───── Records provided
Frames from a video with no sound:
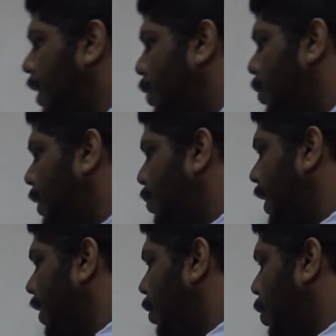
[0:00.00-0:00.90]
So this will
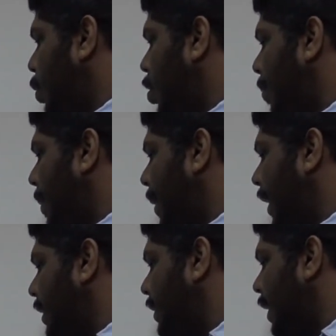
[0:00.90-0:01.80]
give you 2 comma
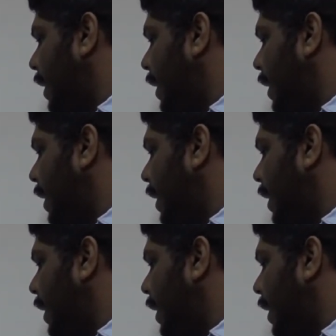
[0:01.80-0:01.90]
minus 3.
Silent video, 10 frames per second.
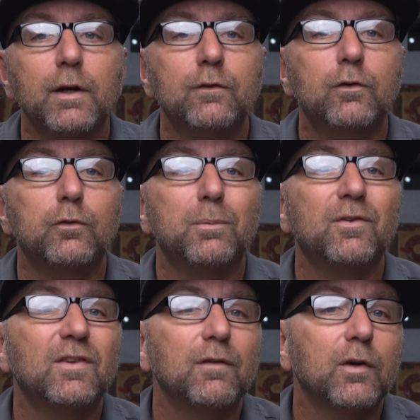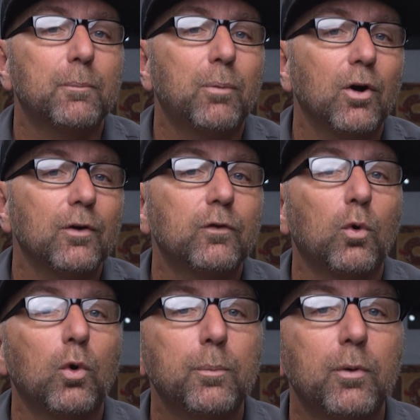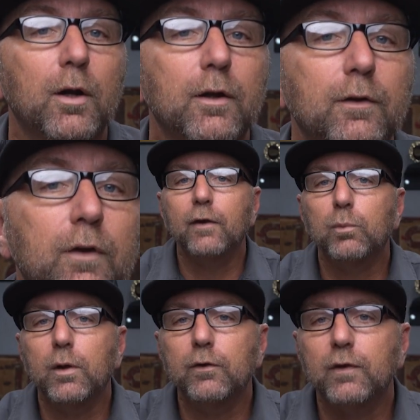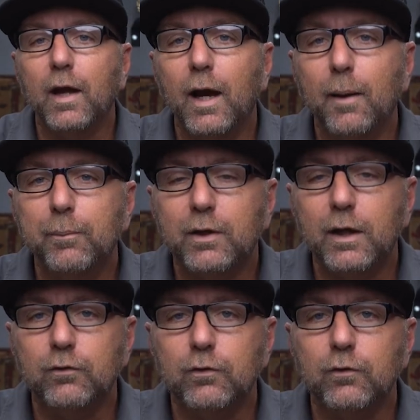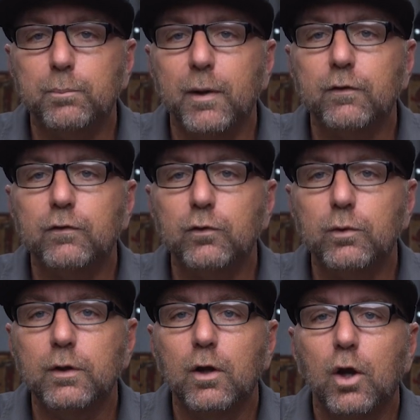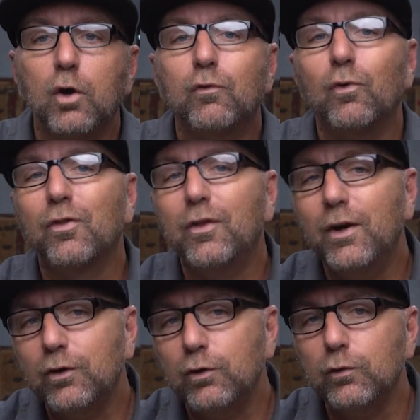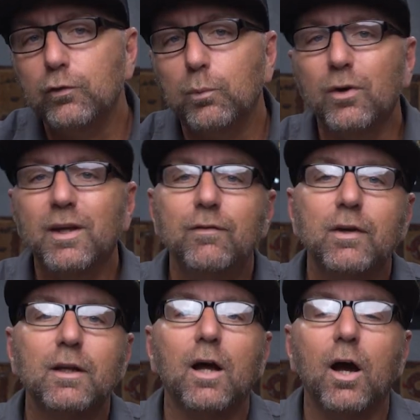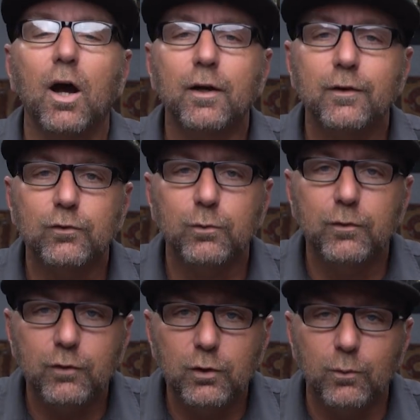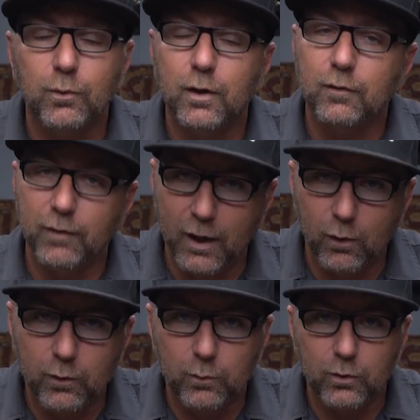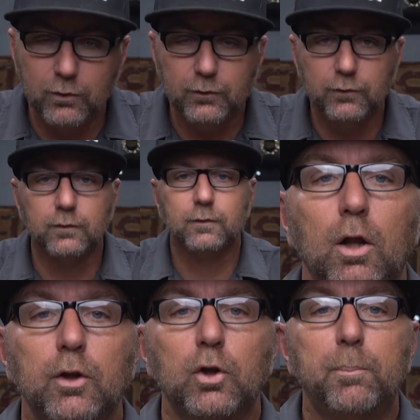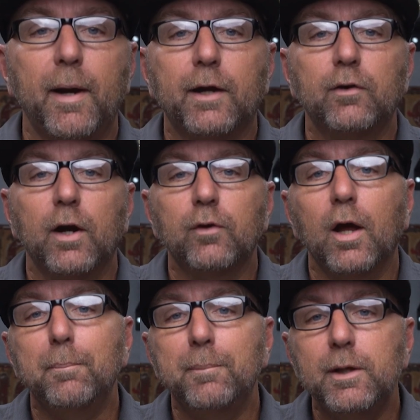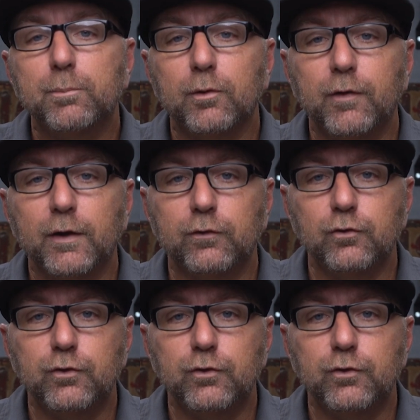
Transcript: into specific parts or products as well as the applications best suited for their use while giving an honest review of how it works. A little background on me, Professor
──────────
• [What to produce]: What is needed is a word-for-word repeat of every line from the line with "[0:01.80-0:01.90]" to the end of the entries above; leave out the pictures.

• [Solution for this problem]:
[0:01.80-0:01.90]
minus 3.
Silent video, 10 frames per second.
Transcript: into specific parts or products as well as the applications best suited for their use while giving an honest review of how it works. A little background on me, Professor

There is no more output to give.